PROVIDED ENTRIES below:
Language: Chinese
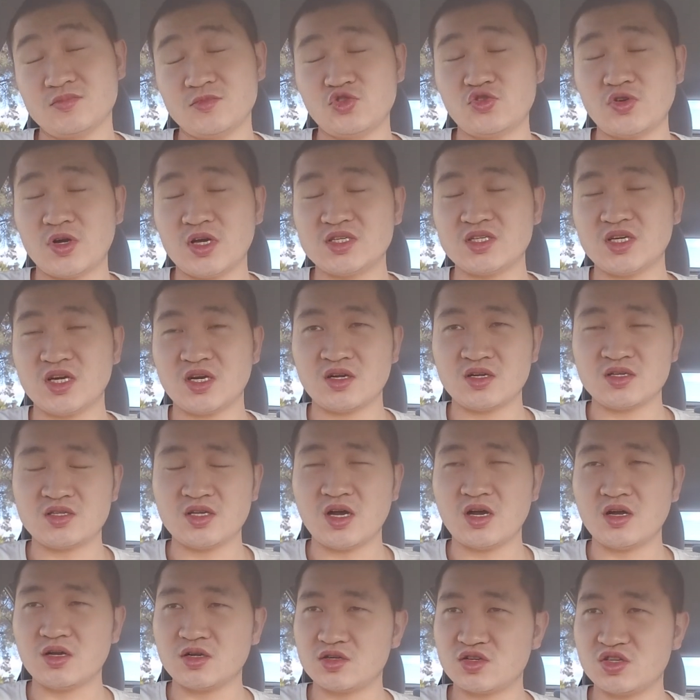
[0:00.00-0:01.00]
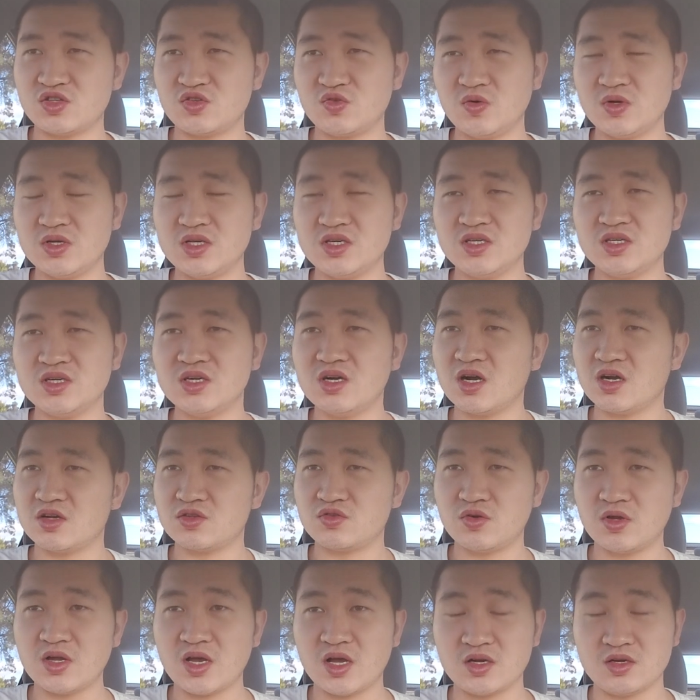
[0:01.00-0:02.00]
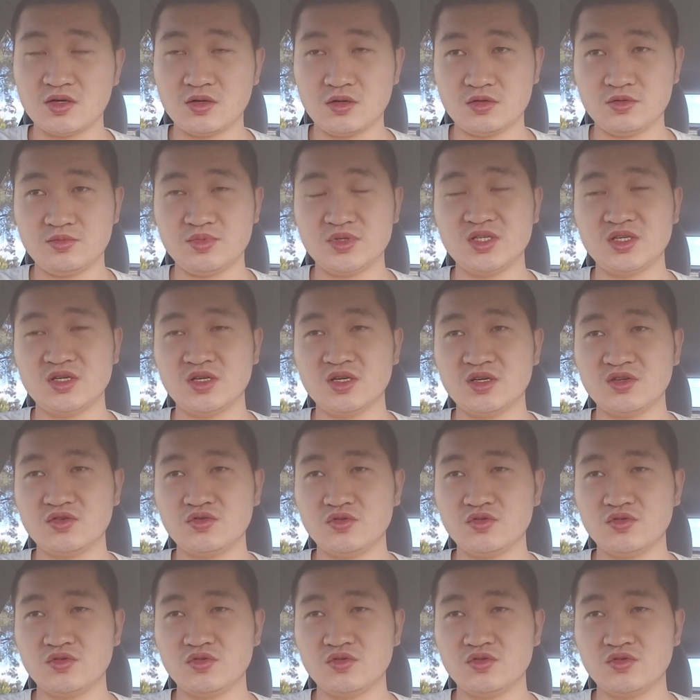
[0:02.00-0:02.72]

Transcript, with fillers: 抓瞎，而且好像是错一个还是错两个就不行了。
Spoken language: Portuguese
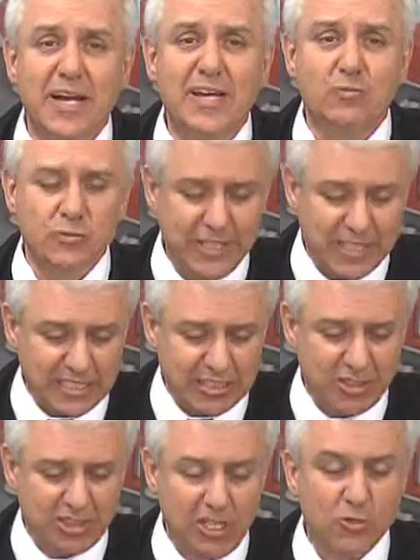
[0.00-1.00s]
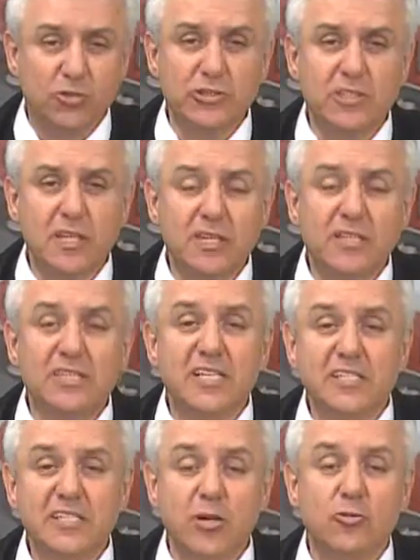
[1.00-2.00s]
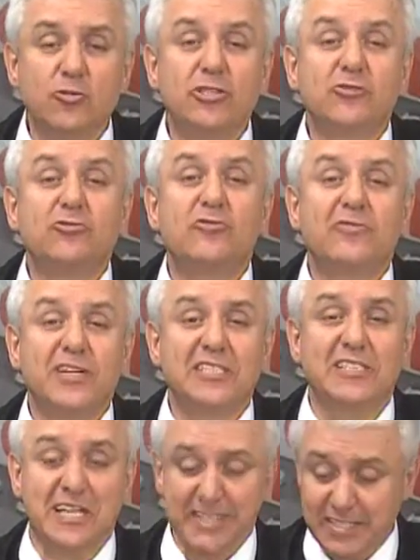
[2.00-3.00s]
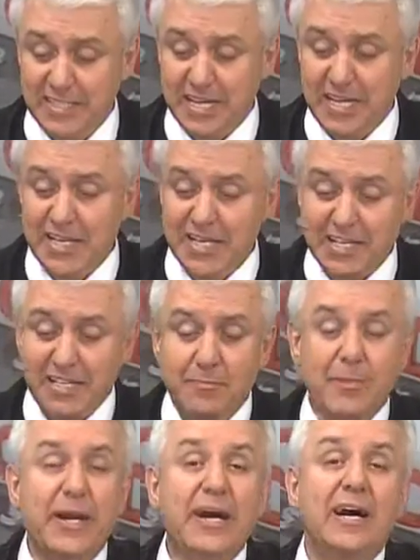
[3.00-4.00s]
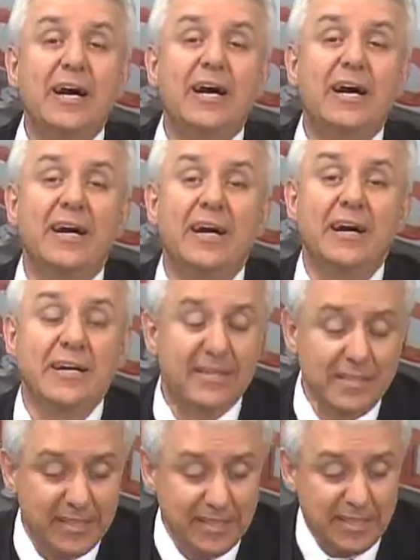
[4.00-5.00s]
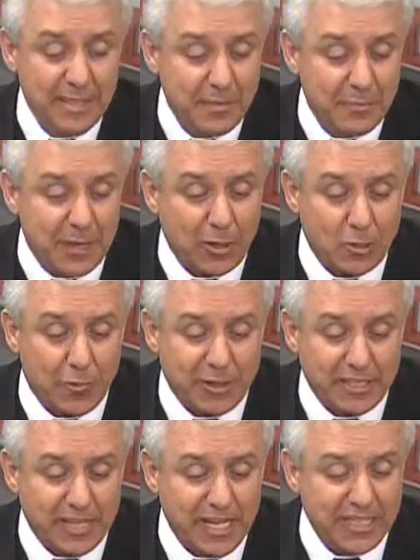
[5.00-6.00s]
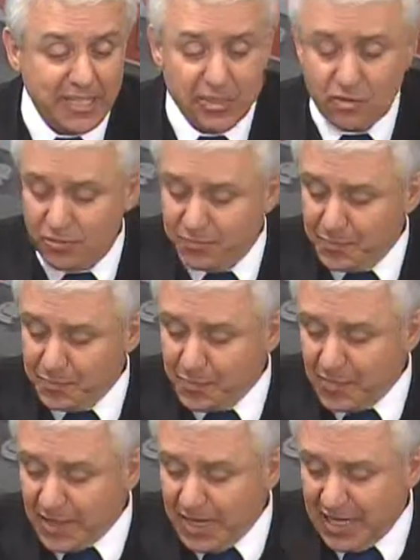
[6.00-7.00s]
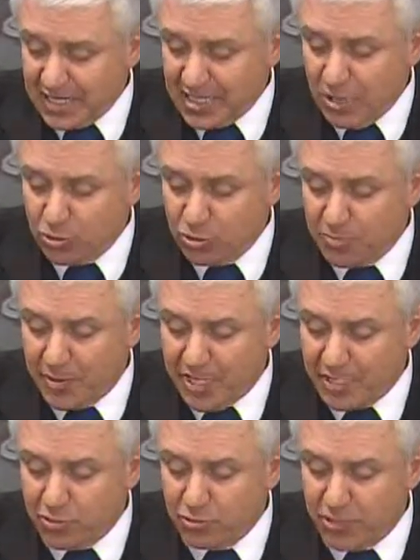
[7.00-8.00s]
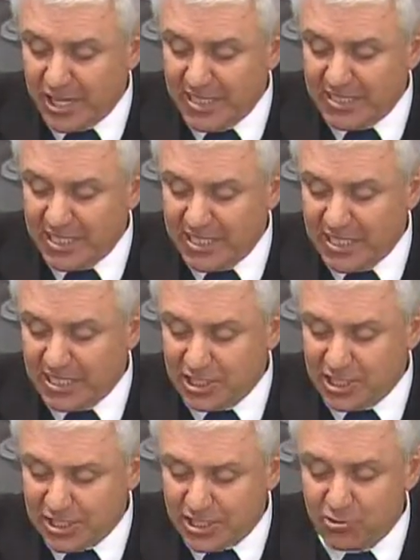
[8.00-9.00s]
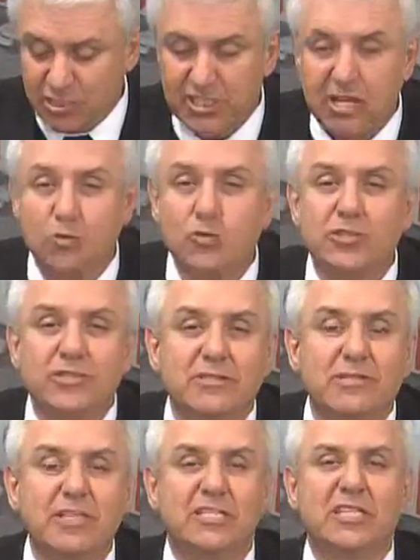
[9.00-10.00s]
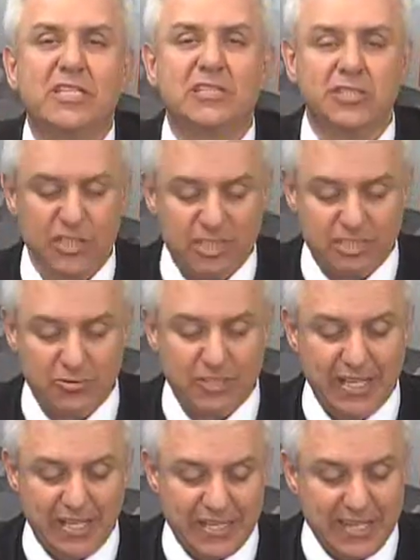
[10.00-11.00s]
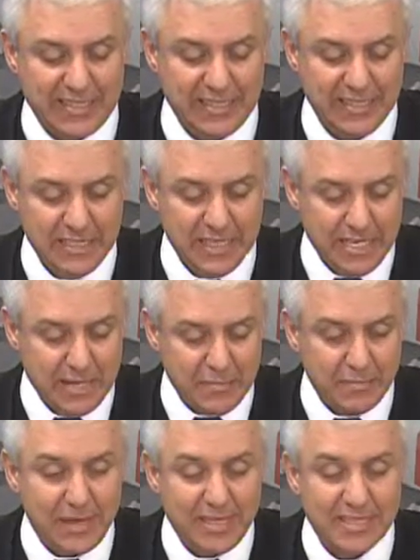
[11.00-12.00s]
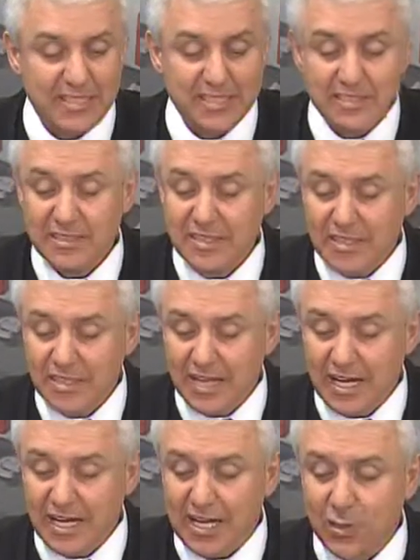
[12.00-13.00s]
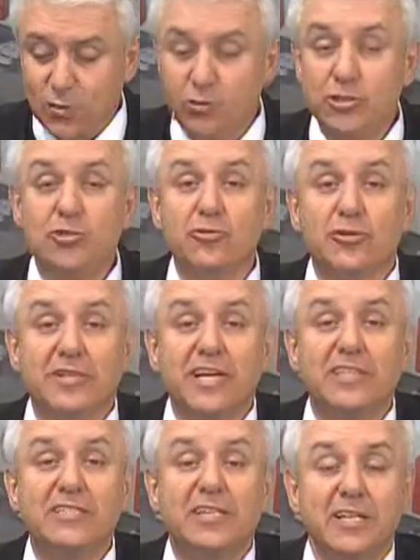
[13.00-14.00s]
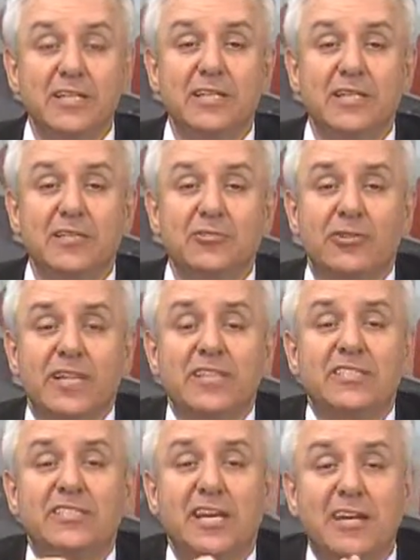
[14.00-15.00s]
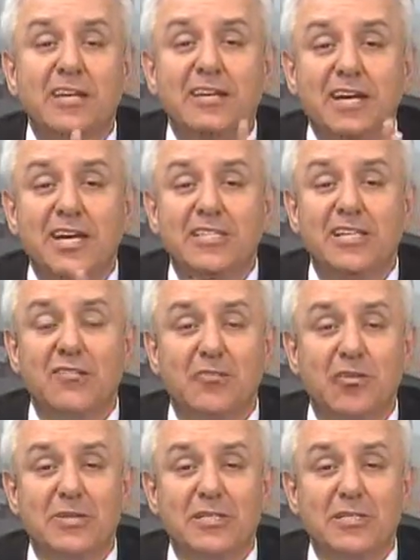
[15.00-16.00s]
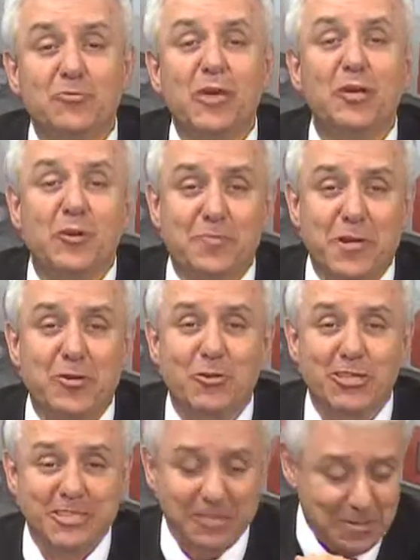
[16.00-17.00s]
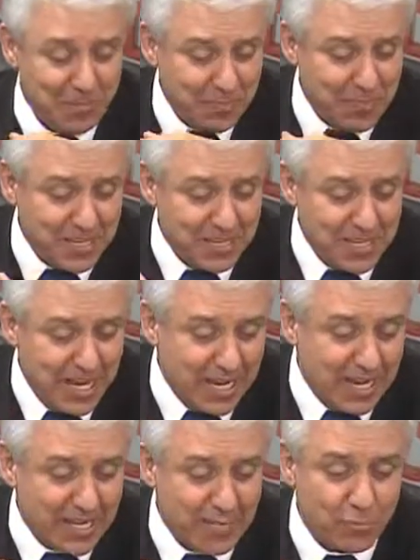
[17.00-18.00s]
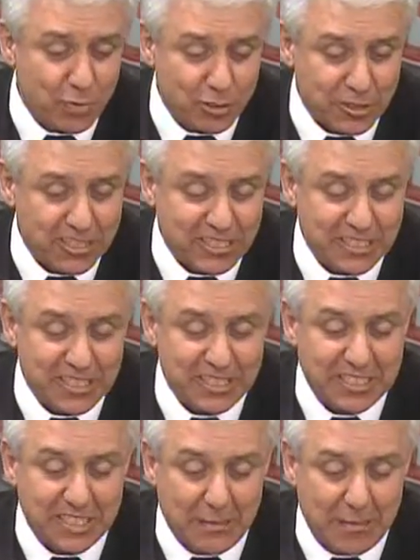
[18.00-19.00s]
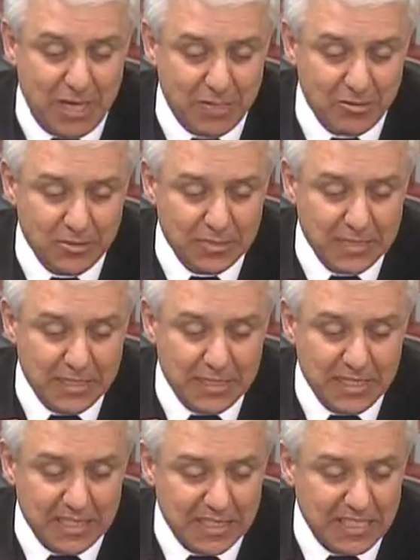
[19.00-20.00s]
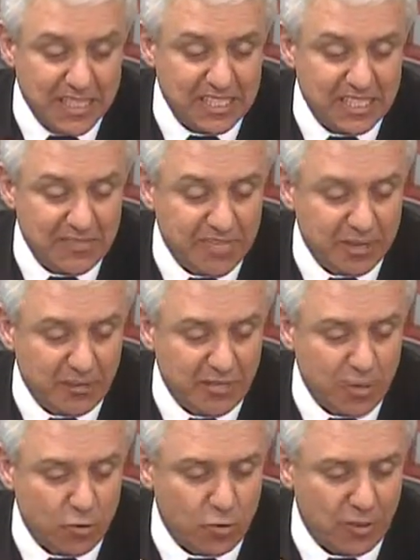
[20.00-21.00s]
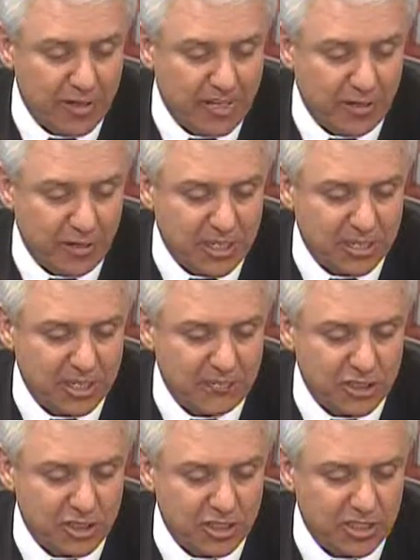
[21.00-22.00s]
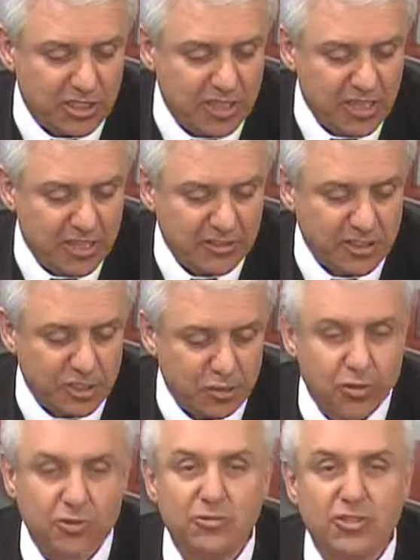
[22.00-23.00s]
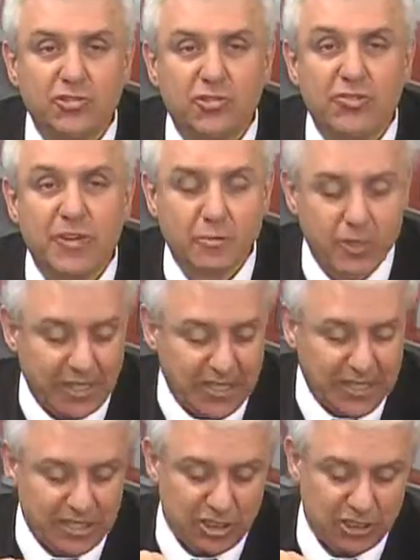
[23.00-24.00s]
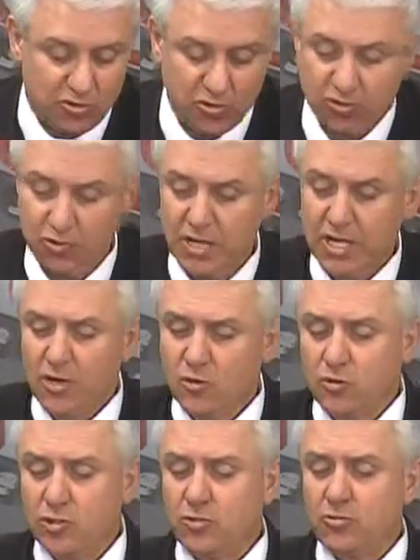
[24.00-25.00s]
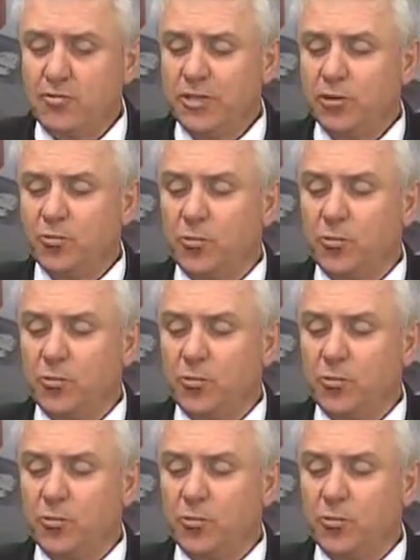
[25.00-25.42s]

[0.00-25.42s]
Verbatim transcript: Né? Cuidar da sua saúde, sem saúde tu não faz nada. E para para completar isso, a Saúde Brasil traz aí a gestão em saúde, essa gestão integrada, mas a Ruth Dornelles tem, eh, tem essa informação melhor para nós e a importância desse trabalho e esse evento que vai ocorrer agora, dia 20, 28 de novembro, aqui em Caxias do Sul. Ruth, comenta um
End of PROVIDED ENTRIES.
■ TASK BRIEF
From the line containing "[20.00-21.00s]" down to the last line of the records above, repeat every line exactly and nothing else, dropping any pictures.

■ RESPONSE AREA
[20.00-21.00s]
[21.00-22.00s]
[22.00-23.00s]
[23.00-24.00s]
[24.00-25.00s]
[25.00-25.42s]

[0.00-25.42s]
Verbatim transcript: Né? Cuidar da sua saúde, sem saúde tu não faz nada. E para para completar isso, a Saúde Brasil traz aí a gestão em saúde, essa gestão integrada, mas a Ruth Dornelles tem, eh, tem essa informação melhor para nós e a importância desse trabalho e esse evento que vai ocorrer agora, dia 20, 28 de novembro, aqui em Caxias do Sul. Ruth, comenta um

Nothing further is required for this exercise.